#### Notebook for running React experiments

In [None]:
import sys, os
sys.path.append('..')
root  = '../root/'

In [None]:
import joblib
from util import summarize_react_trial, log_react_trial, save_agents
from rouge_score import rouge_scorer
import numpy as np
from ctrleval import CTRLEval
import re


### For single expert, run this block

In [None]:
from agents_general_single import ReactReflectAgent, ReactAgent, ReflexionStrategy

### For multiple experts, run this block


In [None]:
from agents_general_double import ReactReflectAgent, ReactAgent, ReflexionStrategy

### Load the HotpotQA Sample

In [None]:
dataset = joblib.load('../data/hotpot-qa-100-questions.joblib').reset_index(drop = True)

### Load the SimpleQA Sample

In [None]:
dataset = joblib.load('../data/simple-qa-100-questions.joblib').reset_index(drop = True)

#### Define the Reflexion Strategy

In [None]:
print(ReflexionStrategy.__doc__)

In [None]:
strategy: ReflexionStrategy = ReflexionStrategy.REFLEXION

#### Initialize a React Agent for each question

In [None]:
agent_cls = ReactReflectAgent if strategy != ReflexionStrategy.NONE else ReactAgent
agents = [agent_cls(row['question'], row['answer']) for _, row in dataset.iterrows()]

#### Run `n` trials

In [None]:
n = 5
trial = 0
log = ''

In [None]:
for i in range(n):
    for agent in [a for a in agents if not a.is_correct()]:
        if strategy != ReflexionStrategy.NONE:
            agent.run(reflect_strategy = strategy)
        else:
            agent.run()
        print(f'Answer: {agent.key}')
    trial += 1
    log += log_react_trial(agents, trial)
    correct, incorrect, halted = summarize_react_trial(agents)
    print(f'Finished Trial {trial}, Correct: {len(correct)}, Incorrect: {len(incorrect)}, Halted: {len(halted)}')

In [None]:
scorer = rouge_scorer.RougeScorer(['rougeL'], use_stemmer = True)
scores = [scorer.score(agent.key, agent.answer) for agent in agents]

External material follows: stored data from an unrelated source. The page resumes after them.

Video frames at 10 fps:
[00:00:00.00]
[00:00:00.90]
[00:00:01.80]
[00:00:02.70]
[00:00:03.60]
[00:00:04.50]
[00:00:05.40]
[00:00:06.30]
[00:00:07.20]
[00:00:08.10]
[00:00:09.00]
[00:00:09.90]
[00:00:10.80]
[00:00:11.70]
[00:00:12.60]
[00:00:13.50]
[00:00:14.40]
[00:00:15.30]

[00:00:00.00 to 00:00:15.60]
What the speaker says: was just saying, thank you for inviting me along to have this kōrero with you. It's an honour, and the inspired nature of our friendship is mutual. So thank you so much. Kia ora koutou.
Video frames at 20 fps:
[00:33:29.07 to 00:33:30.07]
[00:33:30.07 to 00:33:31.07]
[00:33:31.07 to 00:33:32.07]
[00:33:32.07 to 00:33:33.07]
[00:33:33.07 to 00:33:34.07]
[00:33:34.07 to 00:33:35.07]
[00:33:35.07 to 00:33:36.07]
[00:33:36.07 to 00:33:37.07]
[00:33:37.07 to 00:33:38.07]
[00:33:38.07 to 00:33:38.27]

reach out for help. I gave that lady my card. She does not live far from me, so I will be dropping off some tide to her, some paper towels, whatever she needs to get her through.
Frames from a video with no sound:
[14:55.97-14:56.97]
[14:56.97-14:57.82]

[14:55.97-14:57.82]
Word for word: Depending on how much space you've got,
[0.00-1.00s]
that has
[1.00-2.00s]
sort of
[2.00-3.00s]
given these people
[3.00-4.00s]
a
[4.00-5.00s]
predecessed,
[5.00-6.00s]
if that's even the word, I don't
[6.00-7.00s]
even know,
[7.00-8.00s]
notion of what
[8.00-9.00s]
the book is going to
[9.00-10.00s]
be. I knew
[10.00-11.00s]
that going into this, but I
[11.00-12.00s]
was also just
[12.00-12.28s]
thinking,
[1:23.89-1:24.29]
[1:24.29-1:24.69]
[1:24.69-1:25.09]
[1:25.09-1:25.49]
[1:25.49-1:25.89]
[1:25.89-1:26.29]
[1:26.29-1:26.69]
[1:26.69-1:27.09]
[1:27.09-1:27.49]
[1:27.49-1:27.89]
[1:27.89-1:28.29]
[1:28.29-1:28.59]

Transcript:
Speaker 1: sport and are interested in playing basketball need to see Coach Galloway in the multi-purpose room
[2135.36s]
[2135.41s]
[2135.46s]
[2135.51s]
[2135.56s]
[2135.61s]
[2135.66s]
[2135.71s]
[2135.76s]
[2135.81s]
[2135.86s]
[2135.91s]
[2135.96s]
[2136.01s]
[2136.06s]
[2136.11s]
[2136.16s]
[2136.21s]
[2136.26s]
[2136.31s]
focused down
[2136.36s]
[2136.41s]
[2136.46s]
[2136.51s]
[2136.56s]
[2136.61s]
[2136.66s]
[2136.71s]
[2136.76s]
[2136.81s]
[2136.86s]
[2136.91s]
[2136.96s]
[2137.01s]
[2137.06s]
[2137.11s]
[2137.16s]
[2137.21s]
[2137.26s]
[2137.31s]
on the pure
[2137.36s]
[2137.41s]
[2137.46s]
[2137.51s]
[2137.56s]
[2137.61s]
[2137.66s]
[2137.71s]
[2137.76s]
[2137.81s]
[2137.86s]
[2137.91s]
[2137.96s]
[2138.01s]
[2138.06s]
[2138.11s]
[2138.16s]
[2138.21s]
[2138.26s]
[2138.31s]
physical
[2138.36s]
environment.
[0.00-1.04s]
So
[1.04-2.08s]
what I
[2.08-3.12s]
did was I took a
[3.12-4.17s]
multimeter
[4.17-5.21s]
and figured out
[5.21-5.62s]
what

print(f'Average Rouge-L: {sum([score["rougeL"].fmeasure for score in scores]) / len(scores)}')

In [None]:
ctrleval_scorer = CTRLEval()
cons_results, exp_cons_results = [], []
for agent in agents:
    question = agent.question
    generated_answer = agent.answer
    generated_answer = re.sub("\u200b", " ", generated_answer)
    if generated_answer.strip():
        prefix = [question]
        data = [question + '\n' + generated_answer]
        try:
            cons_result = ctrleval_scorer.score(aspect = 'cons', data = data, prefix = prefix, batch_size = 1)
            exp_cons_result = np.exp(cons_result[0])
        except:
            print('Error in scoring')
            print(data)
            exit()
    else:
        cons_result = [np.nan]
        exp_cons_result = 0

    cons_results.append(cons_result[0])
    exp_cons_results.append(exp_cons_result)

print(f'Average CTRLEval: {np.nanmean(cons_results)}')
print(f'Average CTRLEval Exp : {np.nanmean(exp_cons_results)}')

#### Save the result log

In [None]:
with open(os.path.join(root, 'ReAct', strategy.value, f'{len(agents)}_questions_{trial}_trials.txt'), 'w') as f:
    f.write(log)
save_agents(agents, os.path.join('ReAct', strategy.value, 'agents'))